Data provided Block Start

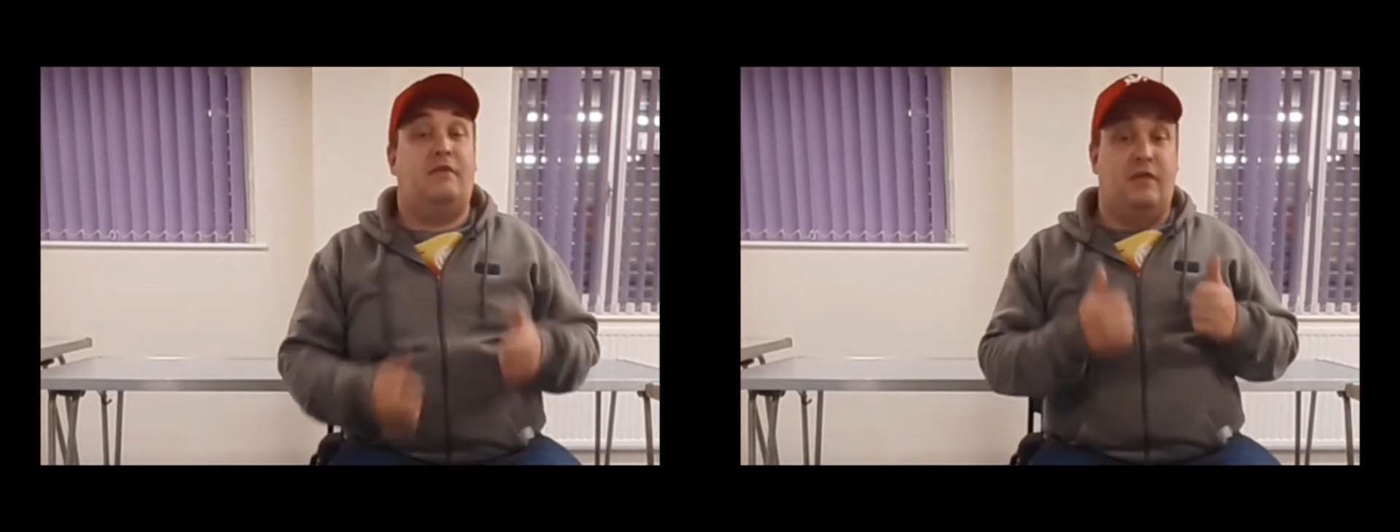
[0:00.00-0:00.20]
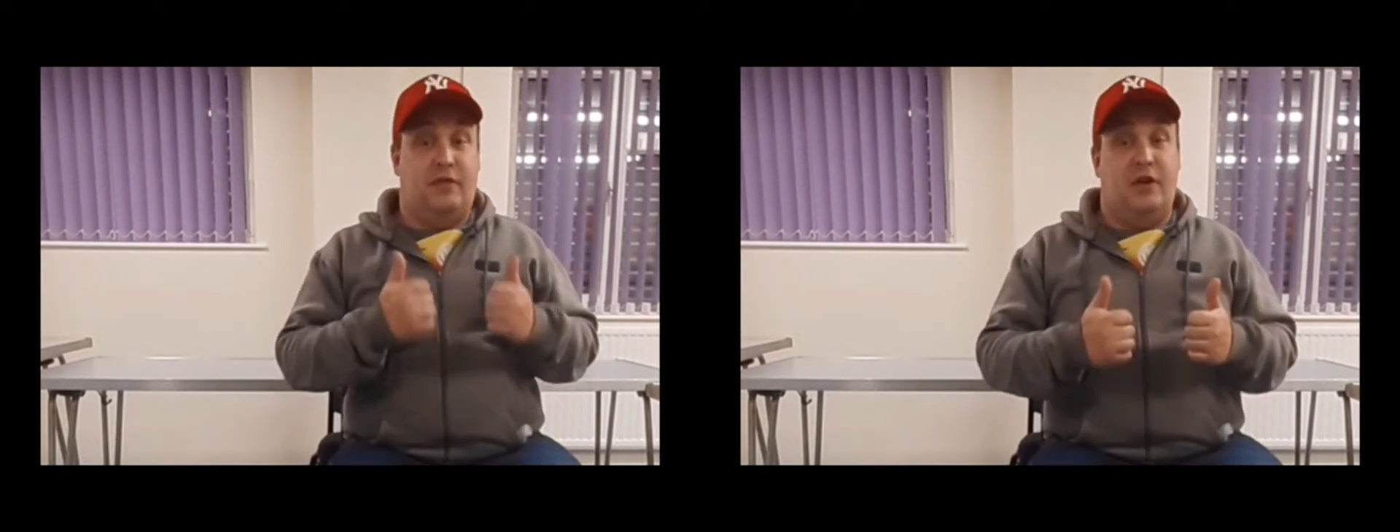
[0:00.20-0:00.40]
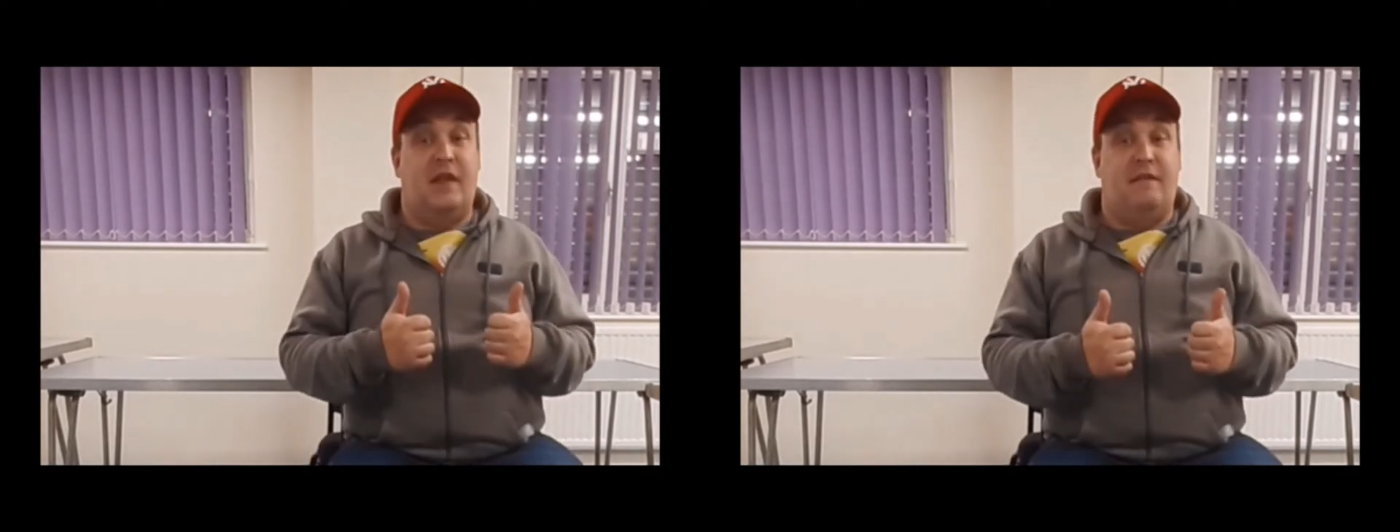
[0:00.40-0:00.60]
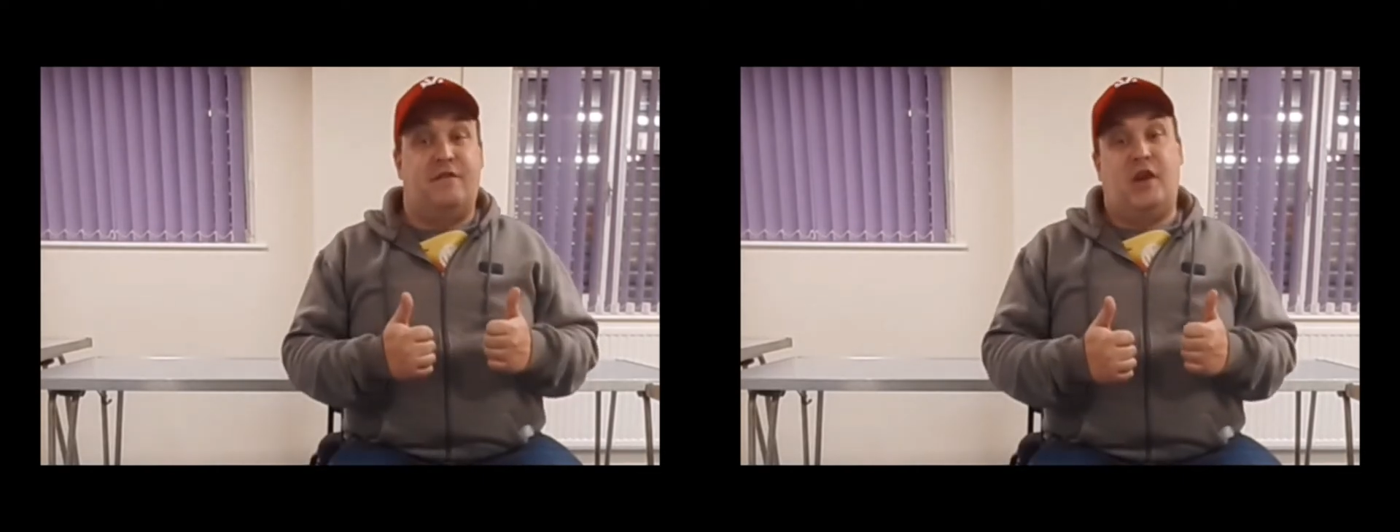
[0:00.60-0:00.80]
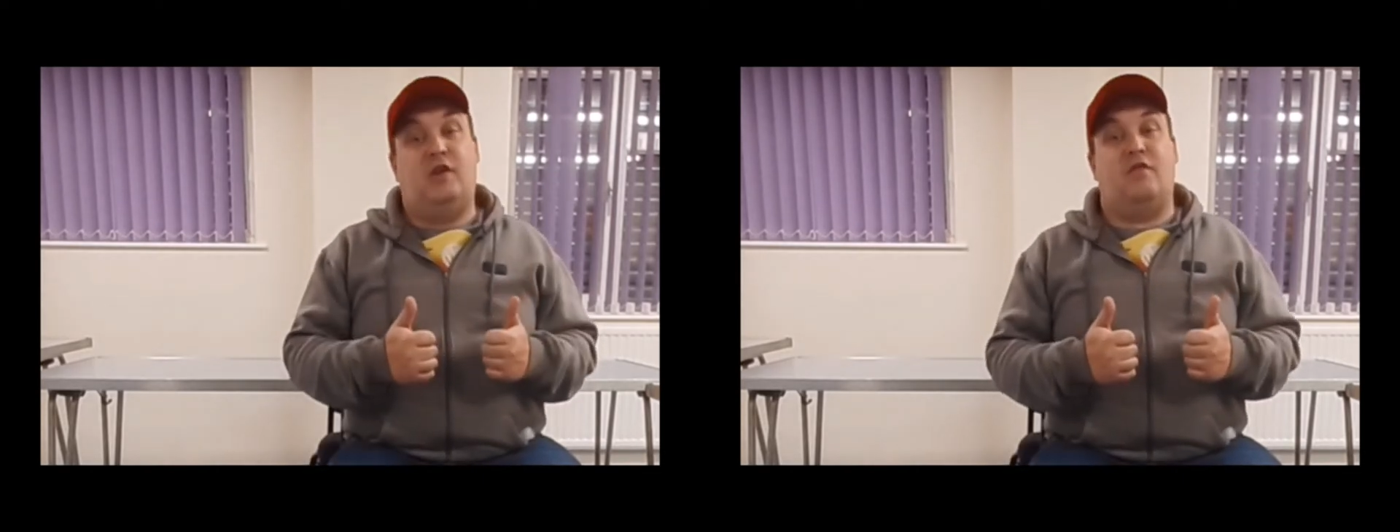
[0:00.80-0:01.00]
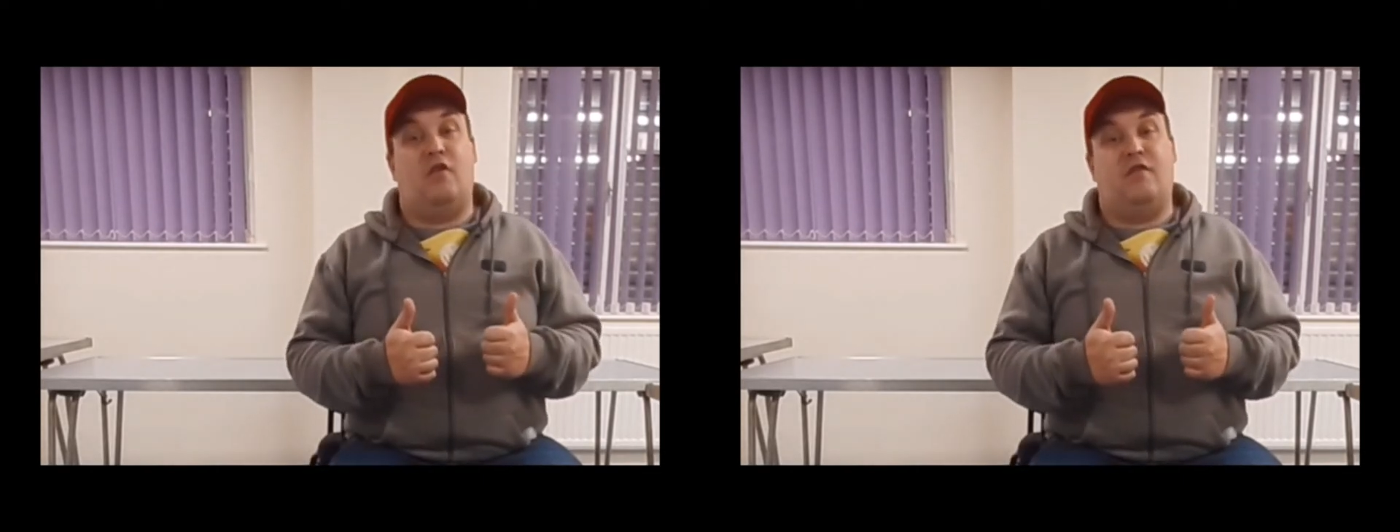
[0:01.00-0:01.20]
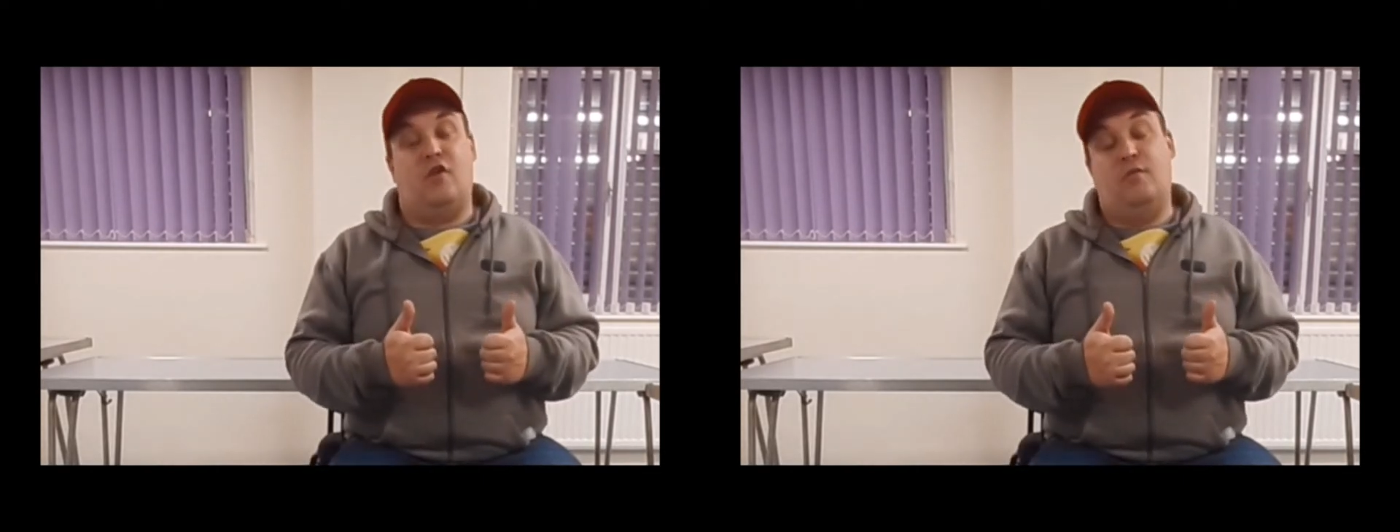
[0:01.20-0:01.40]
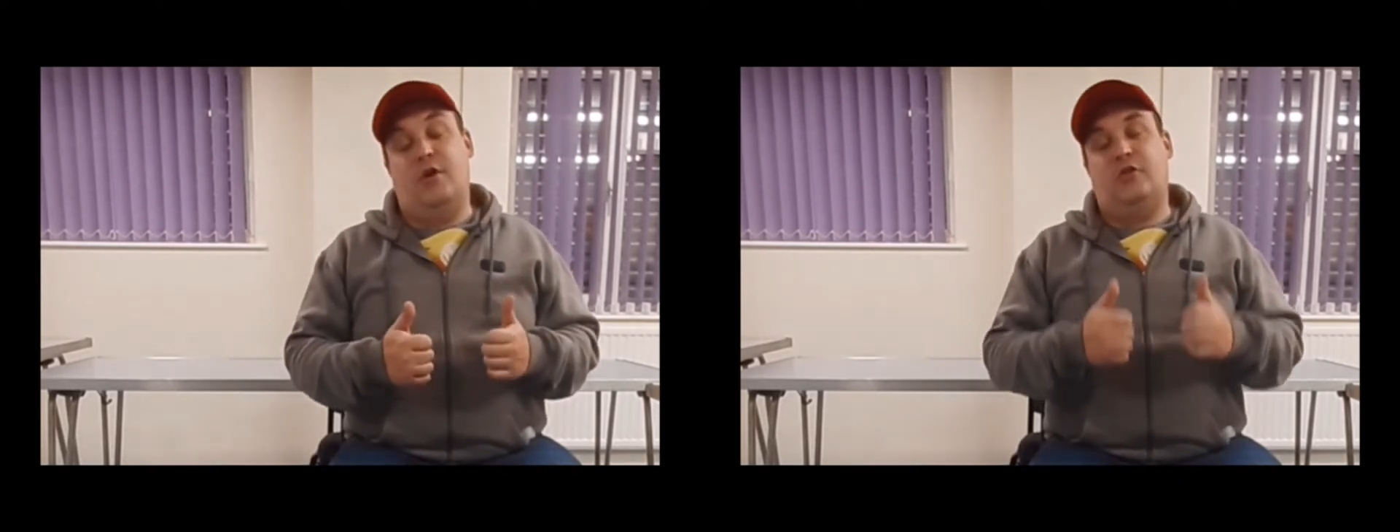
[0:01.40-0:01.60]
If you've done that, thank you very,
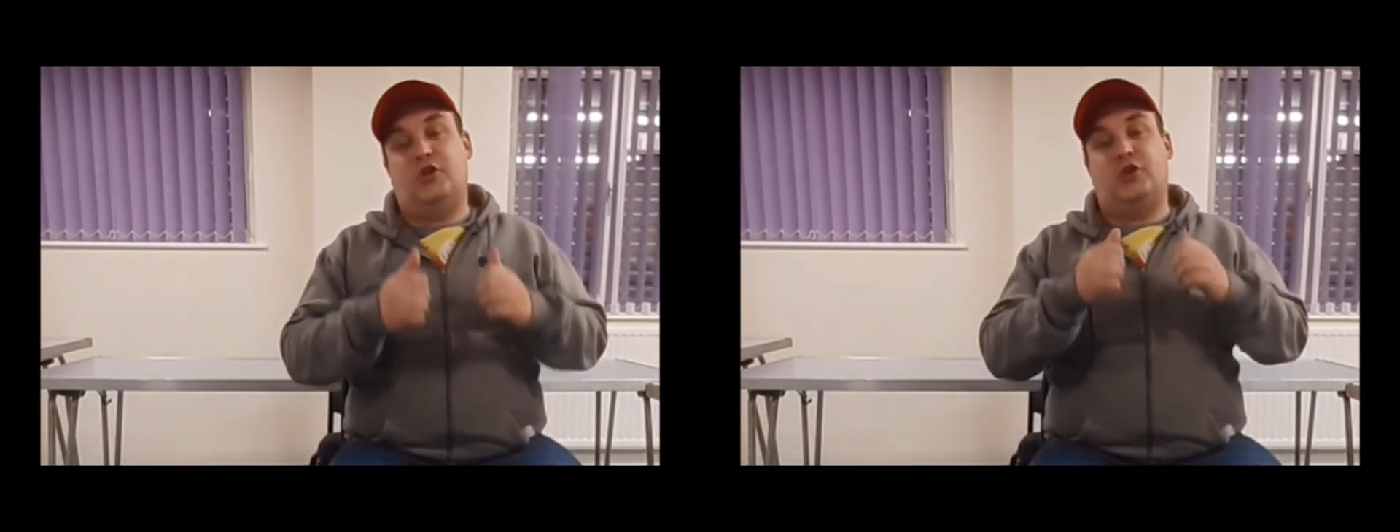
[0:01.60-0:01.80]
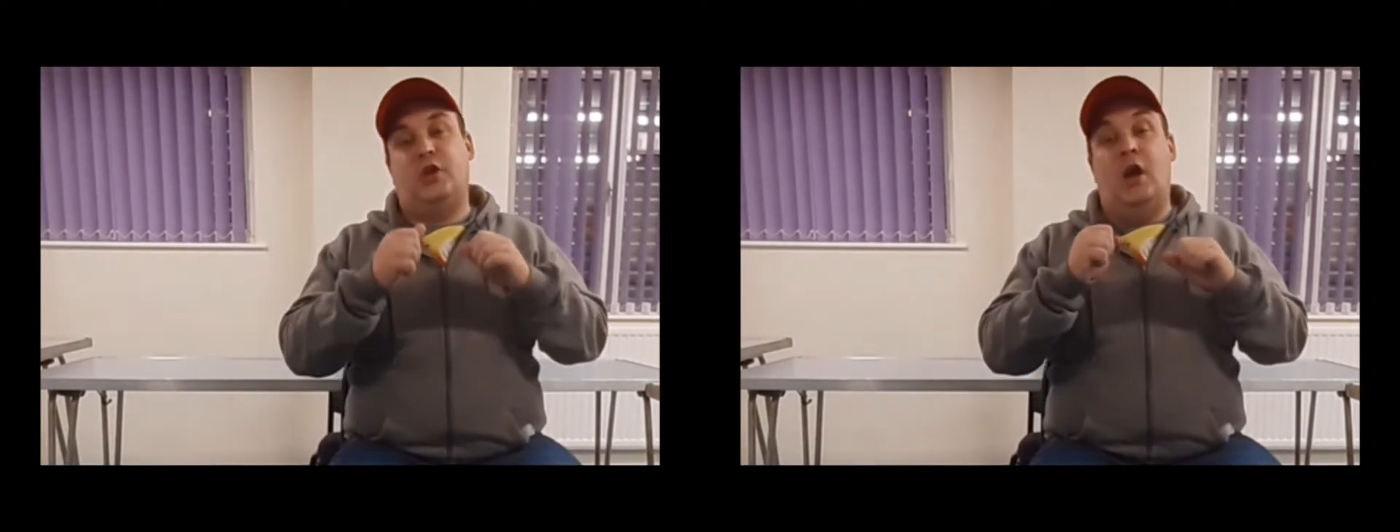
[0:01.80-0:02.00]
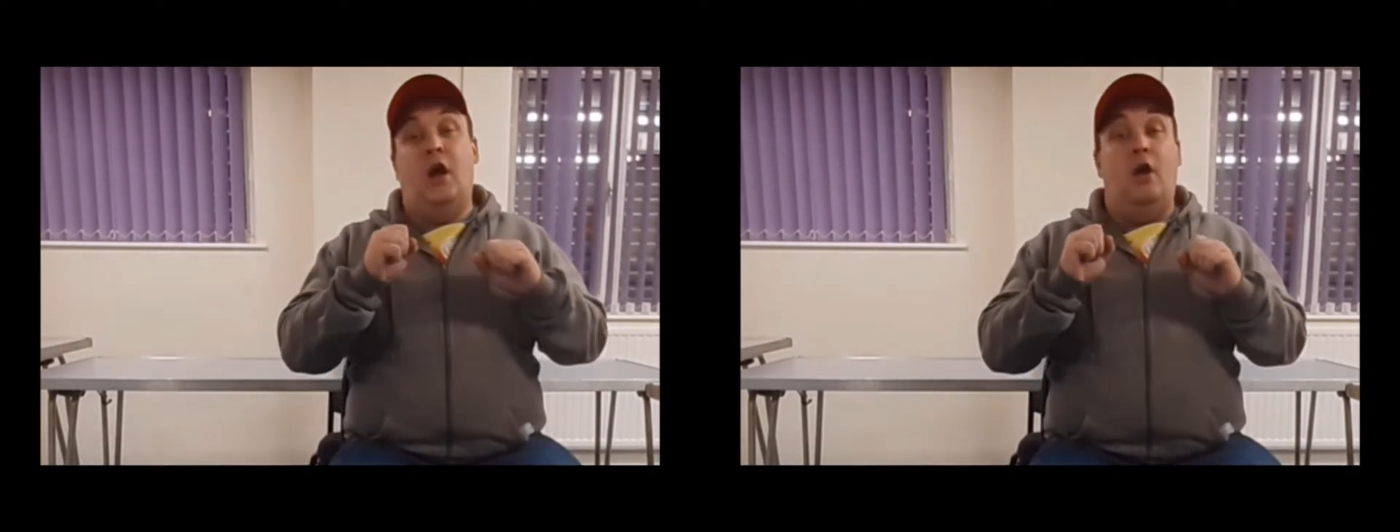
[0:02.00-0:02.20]
very much.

Data provided Block End

What to work on:
Only the lines from the one containing "[0:01.20-0:01.40]" through the last line of the data belong in the copy, both included and reproduced exactly. Pictures do not.

Exercise solution:
[0:01.20-0:01.40]
[0:01.40-0:01.60]
If you've done that, thank you very,
[0:01.60-0:01.80]
[0:01.80-0:02.00]
[0:02.00-0:02.20]
very much.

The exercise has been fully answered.